Required work: A faithful repeat of all the records, with no image kept, is the required answer.

[Data for analysis — start]

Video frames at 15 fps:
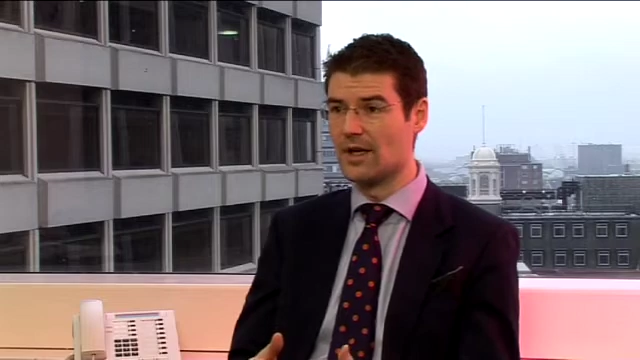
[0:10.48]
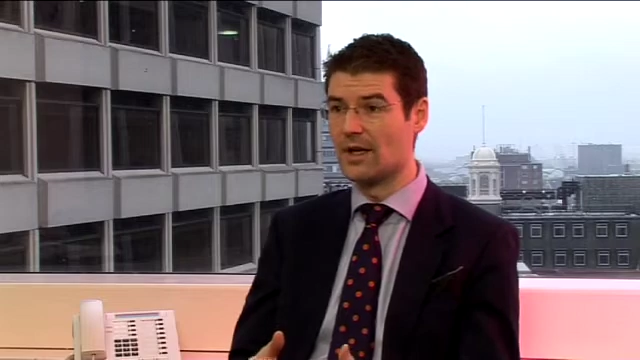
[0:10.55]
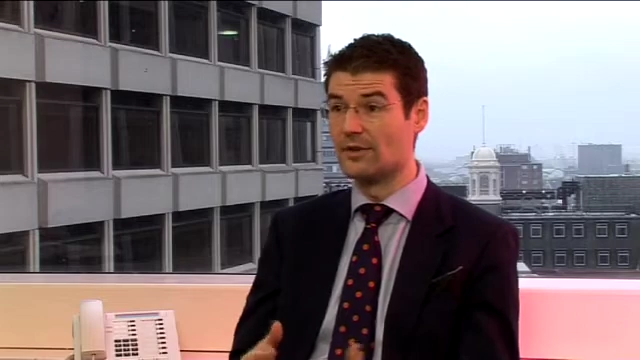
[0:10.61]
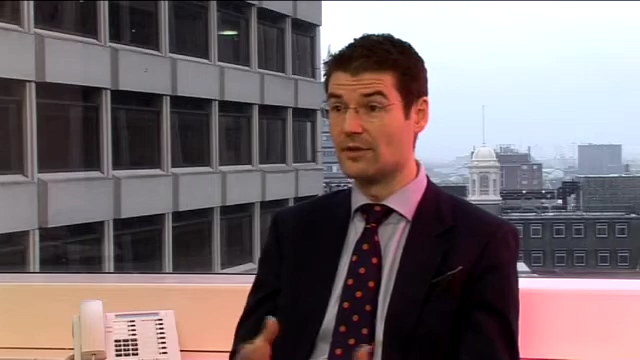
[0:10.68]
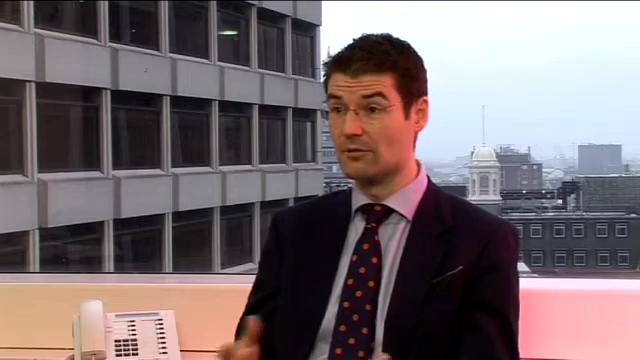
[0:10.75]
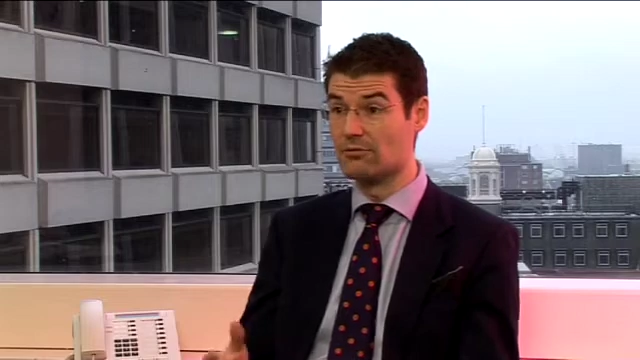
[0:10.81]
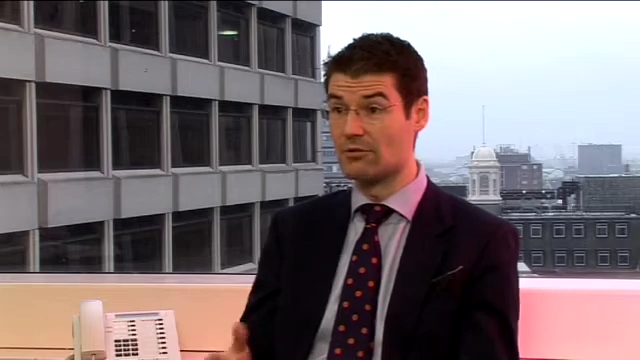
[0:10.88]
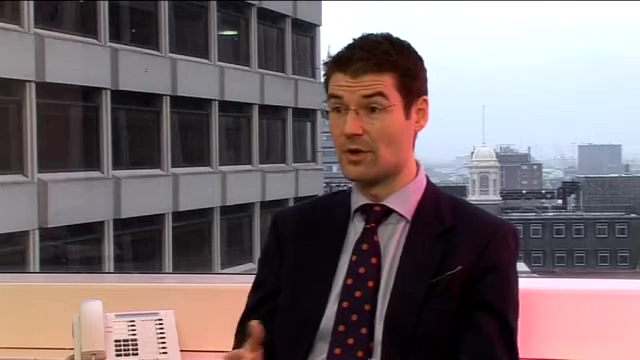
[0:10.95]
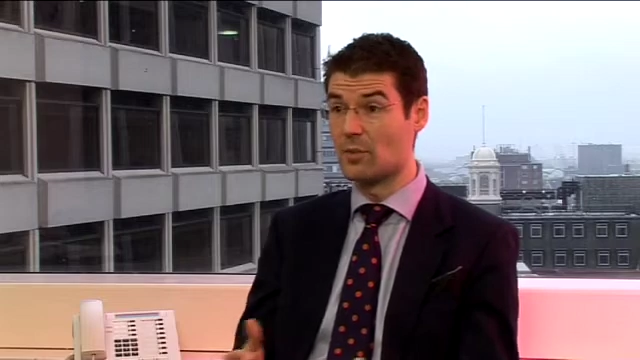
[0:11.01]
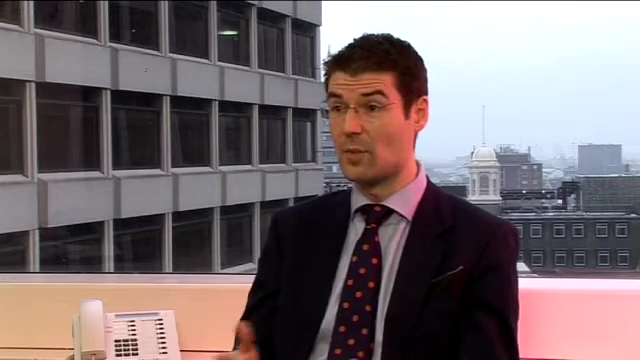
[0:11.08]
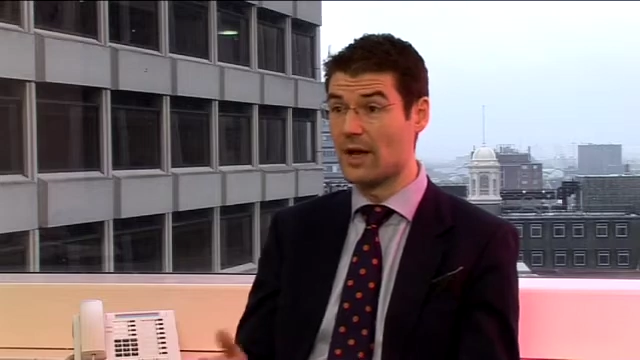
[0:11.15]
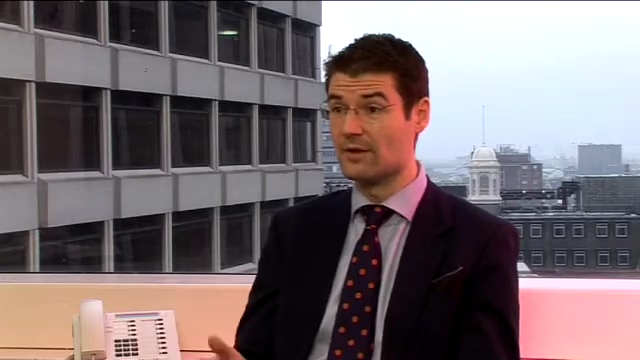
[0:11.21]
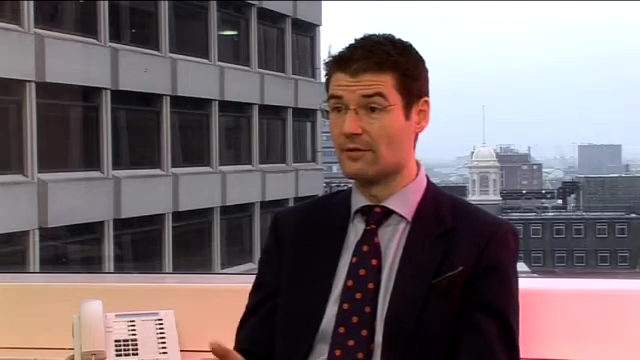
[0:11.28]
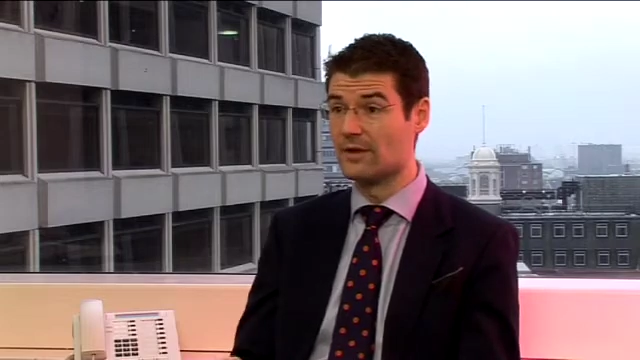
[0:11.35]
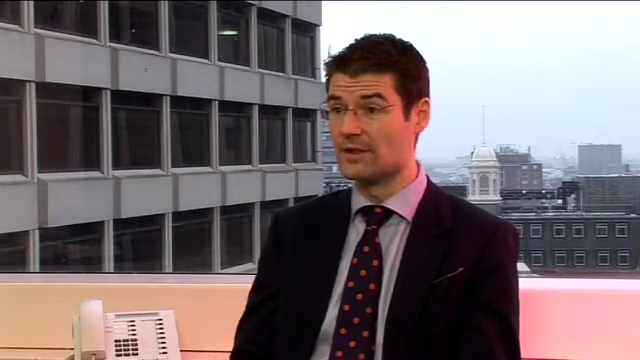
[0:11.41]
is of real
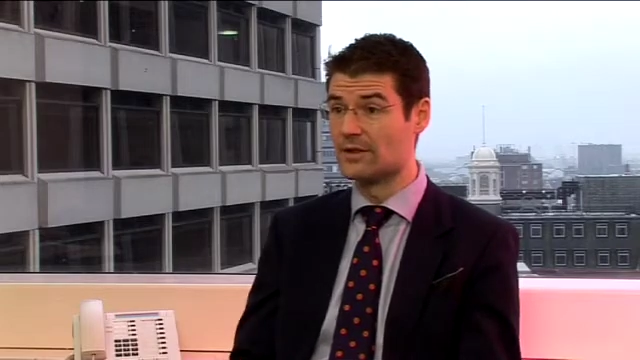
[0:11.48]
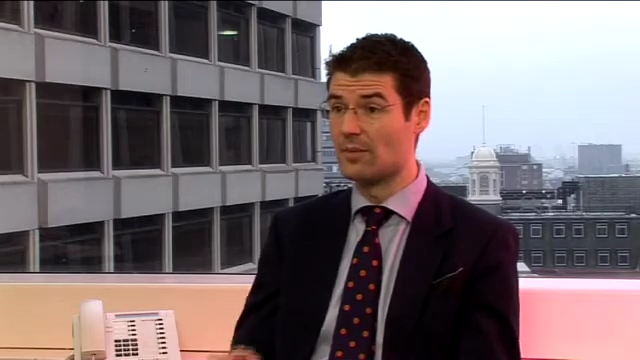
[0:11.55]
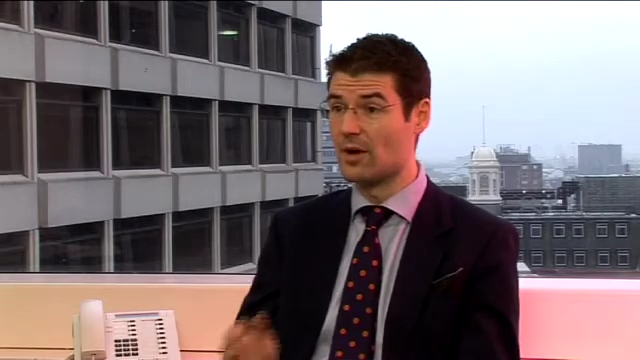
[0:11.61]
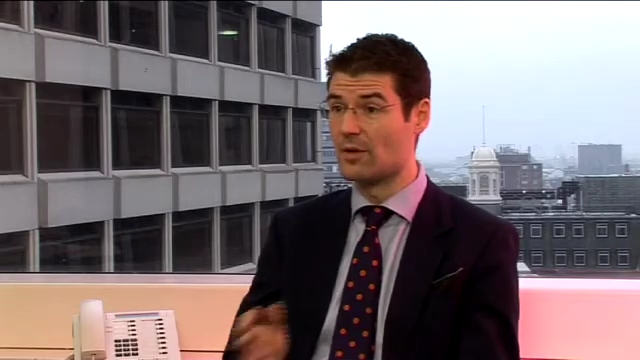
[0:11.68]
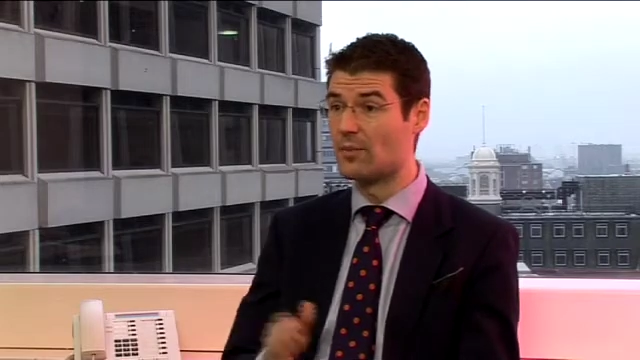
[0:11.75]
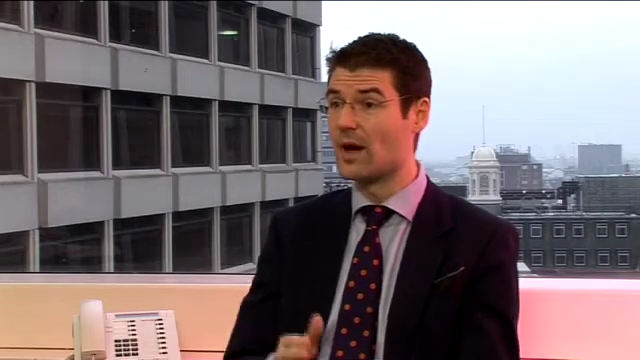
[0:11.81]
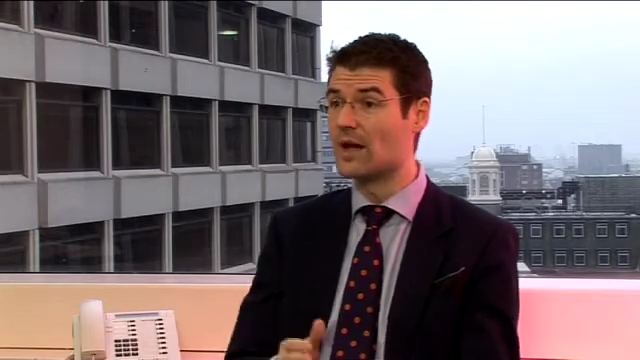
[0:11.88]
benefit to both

[Data for analysis — finish]

Result:
Video frames at 15 fps:
[0:10.48]
[0:10.55]
[0:10.61]
[0:10.68]
[0:10.75]
[0:10.81]
[0:10.88]
[0:10.95]
[0:11.01]
[0:11.08]
[0:11.15]
[0:11.21]
[0:11.28]
[0:11.35]
[0:11.41]
is of real
[0:11.48]
[0:11.55]
[0:11.61]
[0:11.68]
[0:11.75]
[0:11.81]
[0:11.88]
benefit to both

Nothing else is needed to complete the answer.